What is being asked: Leave out the pictures. Return every record otherwise untouched.

Extracted material:
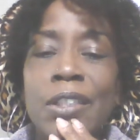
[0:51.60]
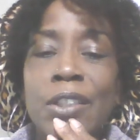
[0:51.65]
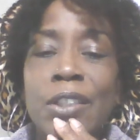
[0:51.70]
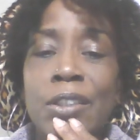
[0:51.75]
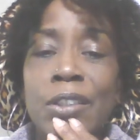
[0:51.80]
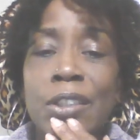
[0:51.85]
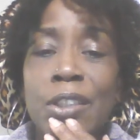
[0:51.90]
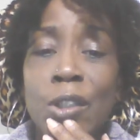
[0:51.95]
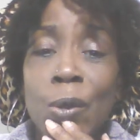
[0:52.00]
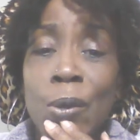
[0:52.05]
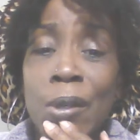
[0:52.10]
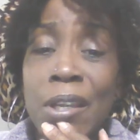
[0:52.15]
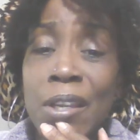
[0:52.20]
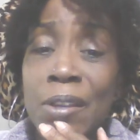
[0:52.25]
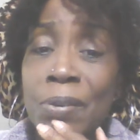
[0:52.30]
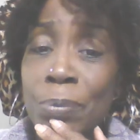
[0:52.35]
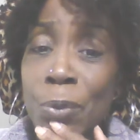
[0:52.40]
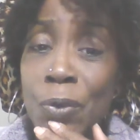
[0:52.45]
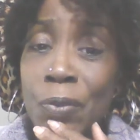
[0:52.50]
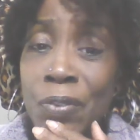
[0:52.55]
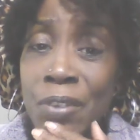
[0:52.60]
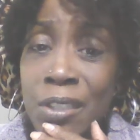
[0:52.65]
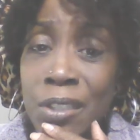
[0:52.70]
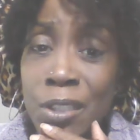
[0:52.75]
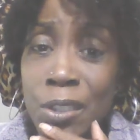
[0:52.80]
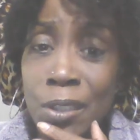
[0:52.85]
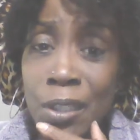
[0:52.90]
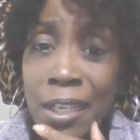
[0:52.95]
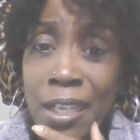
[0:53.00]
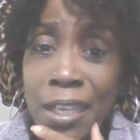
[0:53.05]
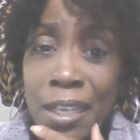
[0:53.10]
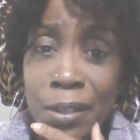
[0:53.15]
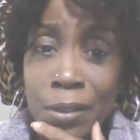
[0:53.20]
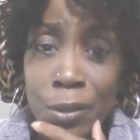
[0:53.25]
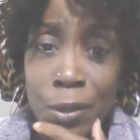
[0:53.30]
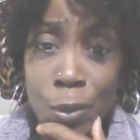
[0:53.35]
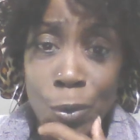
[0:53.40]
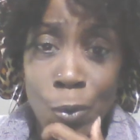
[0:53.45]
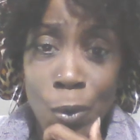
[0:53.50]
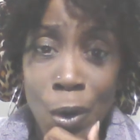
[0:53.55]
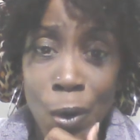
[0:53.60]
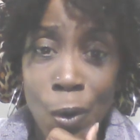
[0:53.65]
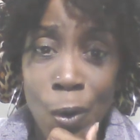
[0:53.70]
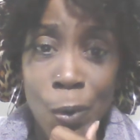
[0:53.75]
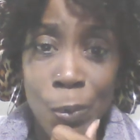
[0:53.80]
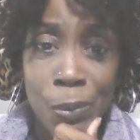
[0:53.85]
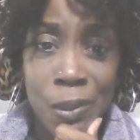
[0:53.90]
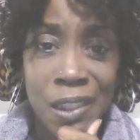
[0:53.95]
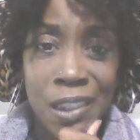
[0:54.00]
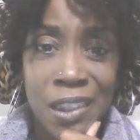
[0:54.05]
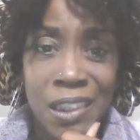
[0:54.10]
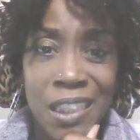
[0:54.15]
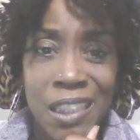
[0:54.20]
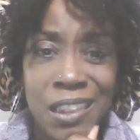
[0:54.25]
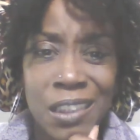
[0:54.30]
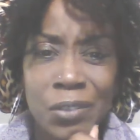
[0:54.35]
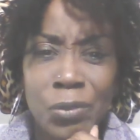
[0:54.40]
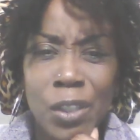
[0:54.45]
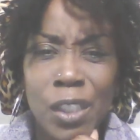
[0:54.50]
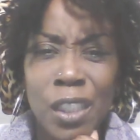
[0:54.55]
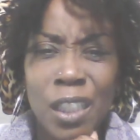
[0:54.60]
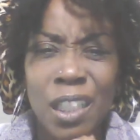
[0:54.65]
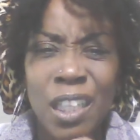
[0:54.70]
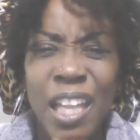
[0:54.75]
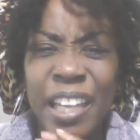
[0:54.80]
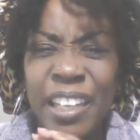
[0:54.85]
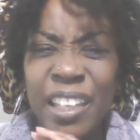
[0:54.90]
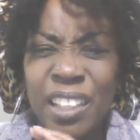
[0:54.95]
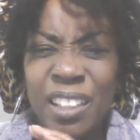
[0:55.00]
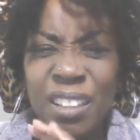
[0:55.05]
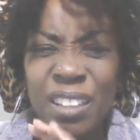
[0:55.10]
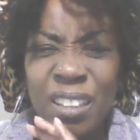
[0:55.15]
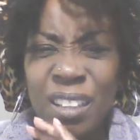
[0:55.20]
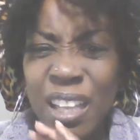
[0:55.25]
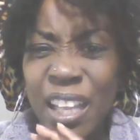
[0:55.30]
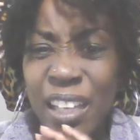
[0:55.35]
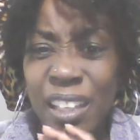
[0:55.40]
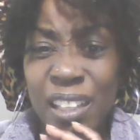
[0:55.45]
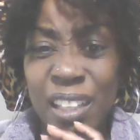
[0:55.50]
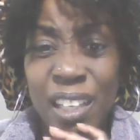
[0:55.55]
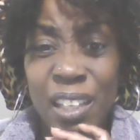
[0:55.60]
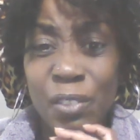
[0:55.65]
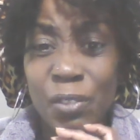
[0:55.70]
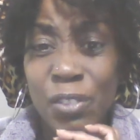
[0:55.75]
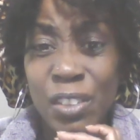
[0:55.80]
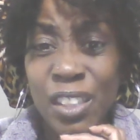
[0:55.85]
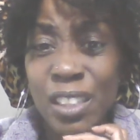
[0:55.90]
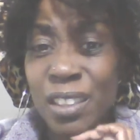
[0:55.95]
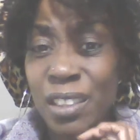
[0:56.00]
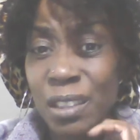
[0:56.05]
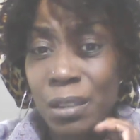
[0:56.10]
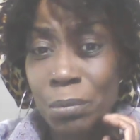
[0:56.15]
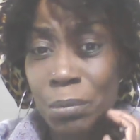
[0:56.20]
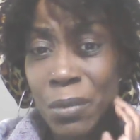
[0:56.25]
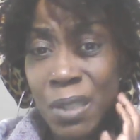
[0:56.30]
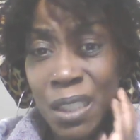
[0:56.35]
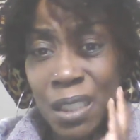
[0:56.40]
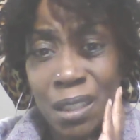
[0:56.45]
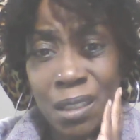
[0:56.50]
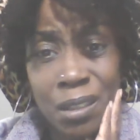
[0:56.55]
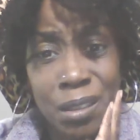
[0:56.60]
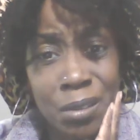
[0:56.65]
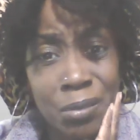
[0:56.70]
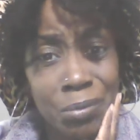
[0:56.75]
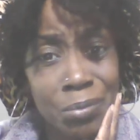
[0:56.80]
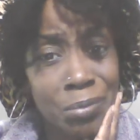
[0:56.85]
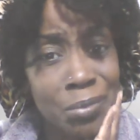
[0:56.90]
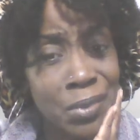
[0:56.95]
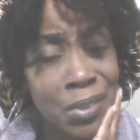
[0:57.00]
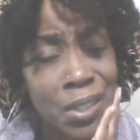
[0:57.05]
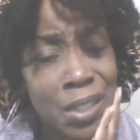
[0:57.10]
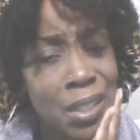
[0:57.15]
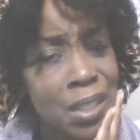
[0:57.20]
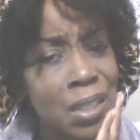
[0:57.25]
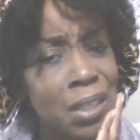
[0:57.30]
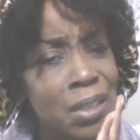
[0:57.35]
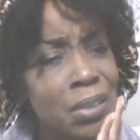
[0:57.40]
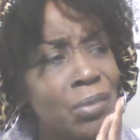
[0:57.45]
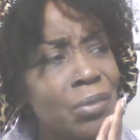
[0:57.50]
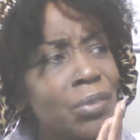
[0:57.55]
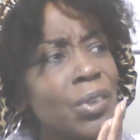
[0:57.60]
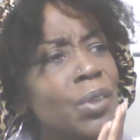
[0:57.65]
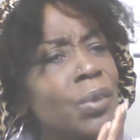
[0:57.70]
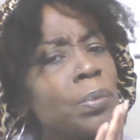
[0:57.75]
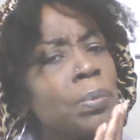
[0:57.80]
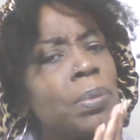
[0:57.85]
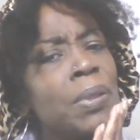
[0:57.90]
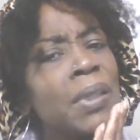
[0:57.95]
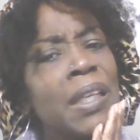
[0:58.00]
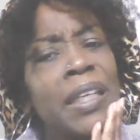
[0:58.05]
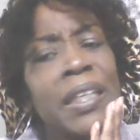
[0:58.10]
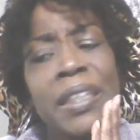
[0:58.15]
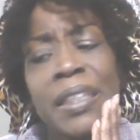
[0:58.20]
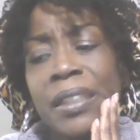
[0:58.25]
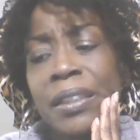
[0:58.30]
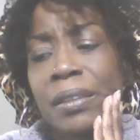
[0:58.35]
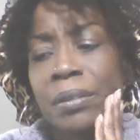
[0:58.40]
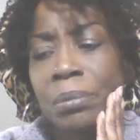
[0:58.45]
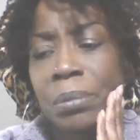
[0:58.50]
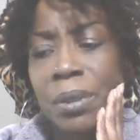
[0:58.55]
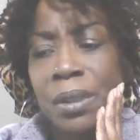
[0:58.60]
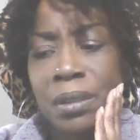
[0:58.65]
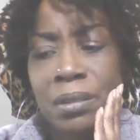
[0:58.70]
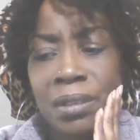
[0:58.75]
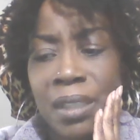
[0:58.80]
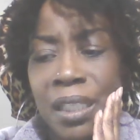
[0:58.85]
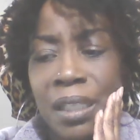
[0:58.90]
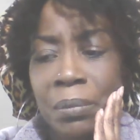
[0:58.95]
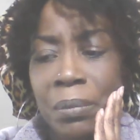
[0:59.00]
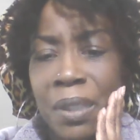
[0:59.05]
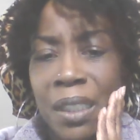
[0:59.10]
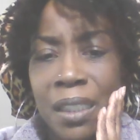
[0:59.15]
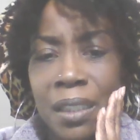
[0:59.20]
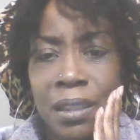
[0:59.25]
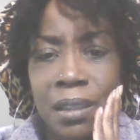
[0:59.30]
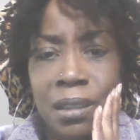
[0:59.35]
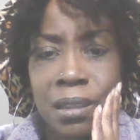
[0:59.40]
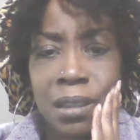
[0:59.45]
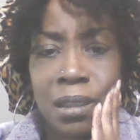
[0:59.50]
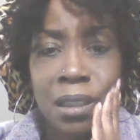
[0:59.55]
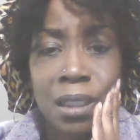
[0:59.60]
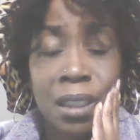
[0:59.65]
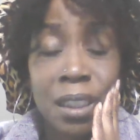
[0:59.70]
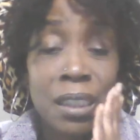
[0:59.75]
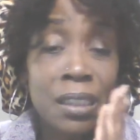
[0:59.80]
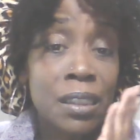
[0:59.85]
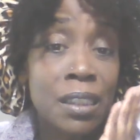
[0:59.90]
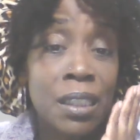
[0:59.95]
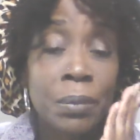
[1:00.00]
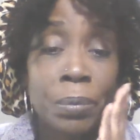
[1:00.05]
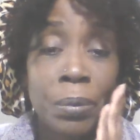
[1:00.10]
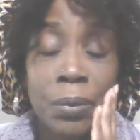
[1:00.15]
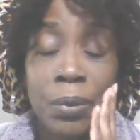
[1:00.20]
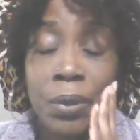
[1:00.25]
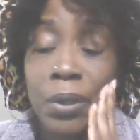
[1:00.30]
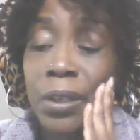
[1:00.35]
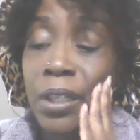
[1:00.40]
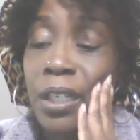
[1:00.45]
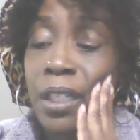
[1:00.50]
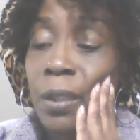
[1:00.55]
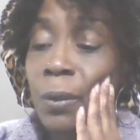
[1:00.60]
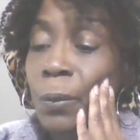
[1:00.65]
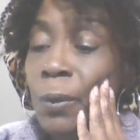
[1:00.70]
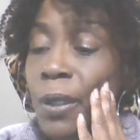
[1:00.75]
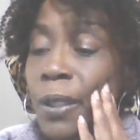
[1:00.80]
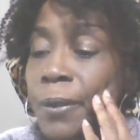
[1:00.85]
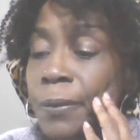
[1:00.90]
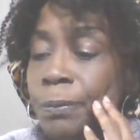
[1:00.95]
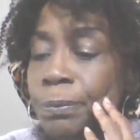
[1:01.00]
Joey have moved into that new home, and she said she really like it. It look like it ain't finished to me. It look real plain, but I mean contemporary anyway.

Reply:
[0:51.60]
[0:51.65]
[0:51.70]
[0:51.75]
[0:51.80]
[0:51.85]
[0:51.90]
[0:51.95]
[0:52.00]
[0:52.05]
[0:52.10]
[0:52.15]
[0:52.20]
[0:52.25]
[0:52.30]
[0:52.35]
[0:52.40]
[0:52.45]
[0:52.50]
[0:52.55]
[0:52.60]
[0:52.65]
[0:52.70]
[0:52.75]
[0:52.80]
[0:52.85]
[0:52.90]
[0:52.95]
[0:53.00]
[0:53.05]
[0:53.10]
[0:53.15]
[0:53.20]
[0:53.25]
[0:53.30]
[0:53.35]
[0:53.40]
[0:53.45]
[0:53.50]
[0:53.55]
[0:53.60]
[0:53.65]
[0:53.70]
[0:53.75]
[0:53.80]
[0:53.85]
[0:53.90]
[0:53.95]
[0:54.00]
[0:54.05]
[0:54.10]
[0:54.15]
[0:54.20]
[0:54.25]
[0:54.30]
[0:54.35]
[0:54.40]
[0:54.45]
[0:54.50]
[0:54.55]
[0:54.60]
[0:54.65]
[0:54.70]
[0:54.75]
[0:54.80]
[0:54.85]
[0:54.90]
[0:54.95]
[0:55.00]
[0:55.05]
[0:55.10]
[0:55.15]
[0:55.20]
[0:55.25]
[0:55.30]
[0:55.35]
[0:55.40]
[0:55.45]
[0:55.50]
[0:55.55]
[0:55.60]
[0:55.65]
[0:55.70]
[0:55.75]
[0:55.80]
[0:55.85]
[0:55.90]
[0:55.95]
[0:56.00]
[0:56.05]
[0:56.10]
[0:56.15]
[0:56.20]
[0:56.25]
[0:56.30]
[0:56.35]
[0:56.40]
[0:56.45]
[0:56.50]
[0:56.55]
[0:56.60]
[0:56.65]
[0:56.70]
[0:56.75]
[0:56.80]
[0:56.85]
[0:56.90]
[0:56.95]
[0:57.00]
[0:57.05]
[0:57.10]
[0:57.15]
[0:57.20]
[0:57.25]
[0:57.30]
[0:57.35]
[0:57.40]
[0:57.45]
[0:57.50]
[0:57.55]
[0:57.60]
[0:57.65]
[0:57.70]
[0:57.75]
[0:57.80]
[0:57.85]
[0:57.90]
[0:57.95]
[0:58.00]
[0:58.05]
[0:58.10]
[0:58.15]
[0:58.20]
[0:58.25]
[0:58.30]
[0:58.35]
[0:58.40]
[0:58.45]
[0:58.50]
[0:58.55]
[0:58.60]
[0:58.65]
[0:58.70]
[0:58.75]
[0:58.80]
[0:58.85]
[0:58.90]
[0:58.95]
[0:59.00]
[0:59.05]
[0:59.10]
[0:59.15]
[0:59.20]
[0:59.25]
[0:59.30]
[0:59.35]
[0:59.40]
[0:59.45]
[0:59.50]
[0:59.55]
[0:59.60]
[0:59.65]
[0:59.70]
[0:59.75]
[0:59.80]
[0:59.85]
[0:59.90]
[0:59.95]
[1:00.00]
[1:00.05]
[1:00.10]
[1:00.15]
[1:00.20]
[1:00.25]
[1:00.30]
[1:00.35]
[1:00.40]
[1:00.45]
[1:00.50]
[1:00.55]
[1:00.60]
[1:00.65]
[1:00.70]
[1:00.75]
[1:00.80]
[1:00.85]
[1:00.90]
[1:00.95]
[1:01.00]
Joey have moved into that new home, and she said she really like it. It look like it ain't finished to me. It look real plain, but I mean contemporary anyway.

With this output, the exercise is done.